▸ **DIRECTIONS**: The answer must be an exact copy of the records below, with every picture left out.

▸ **DATA FOR THIS TASK**:
BEGIN
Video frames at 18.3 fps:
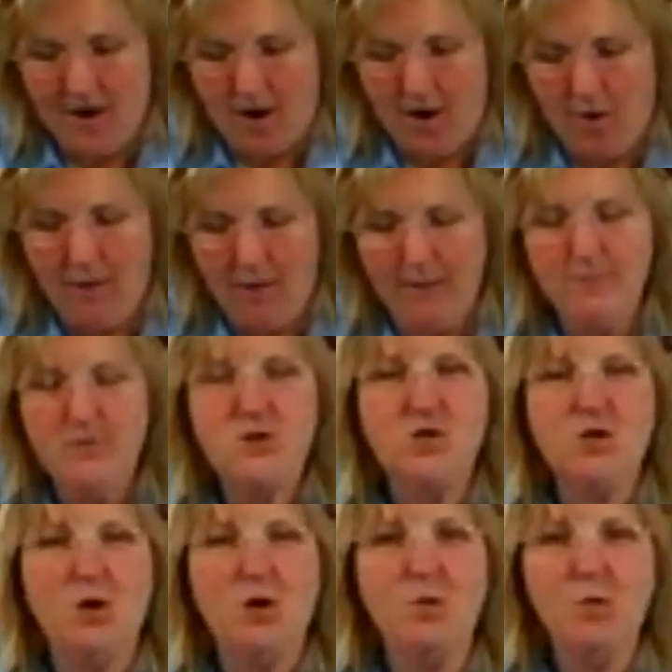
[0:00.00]
Oh, I'm
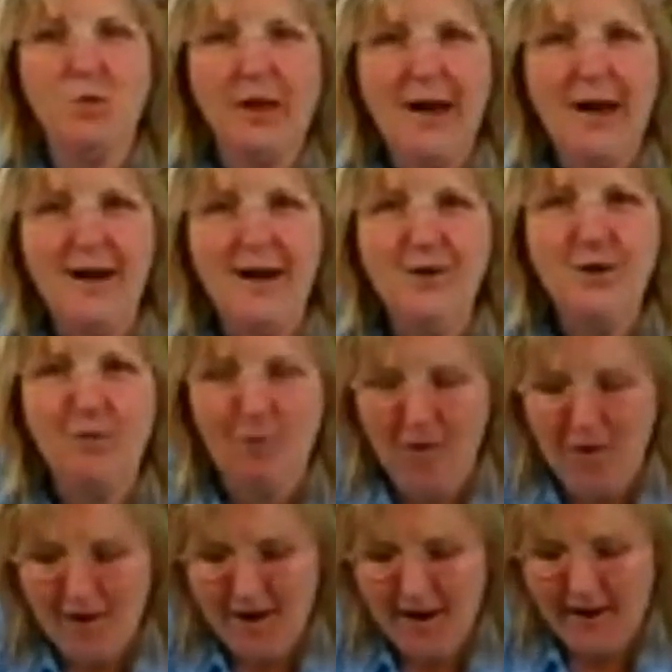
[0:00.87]
so glad you're
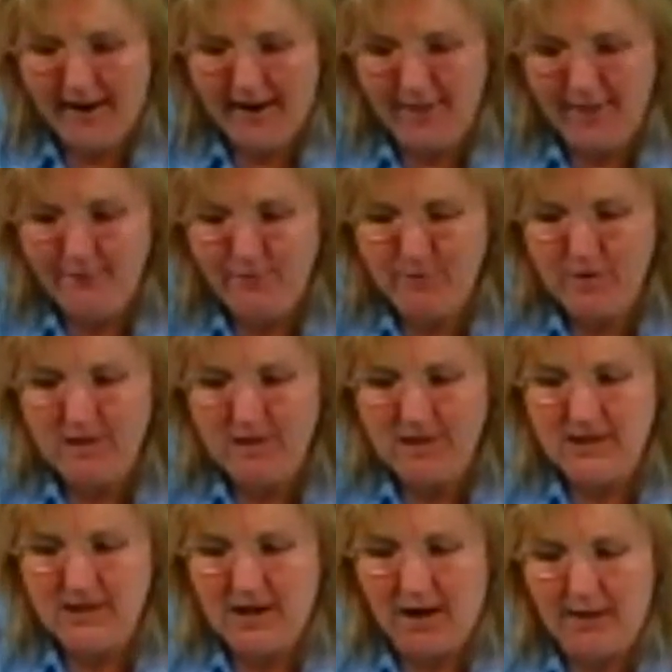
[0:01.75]
on.
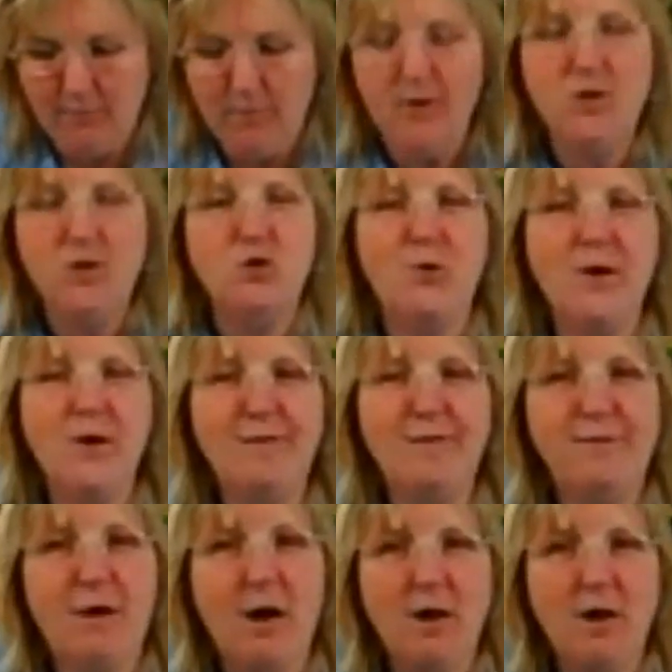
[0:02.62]
I'm enjoying
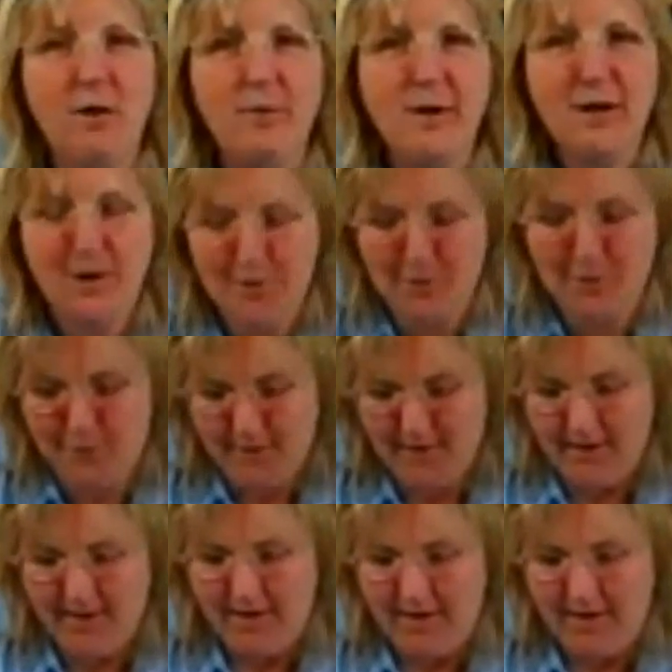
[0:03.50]
following you.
END
▸ **SOLUTION BELOW**:
Video frames at 18.3 fps:
[0:00.00]
Oh, I'm
[0:00.87]
so glad you're
[0:01.75]
on.
[0:02.62]
I'm enjoying
[0:03.50]
following you.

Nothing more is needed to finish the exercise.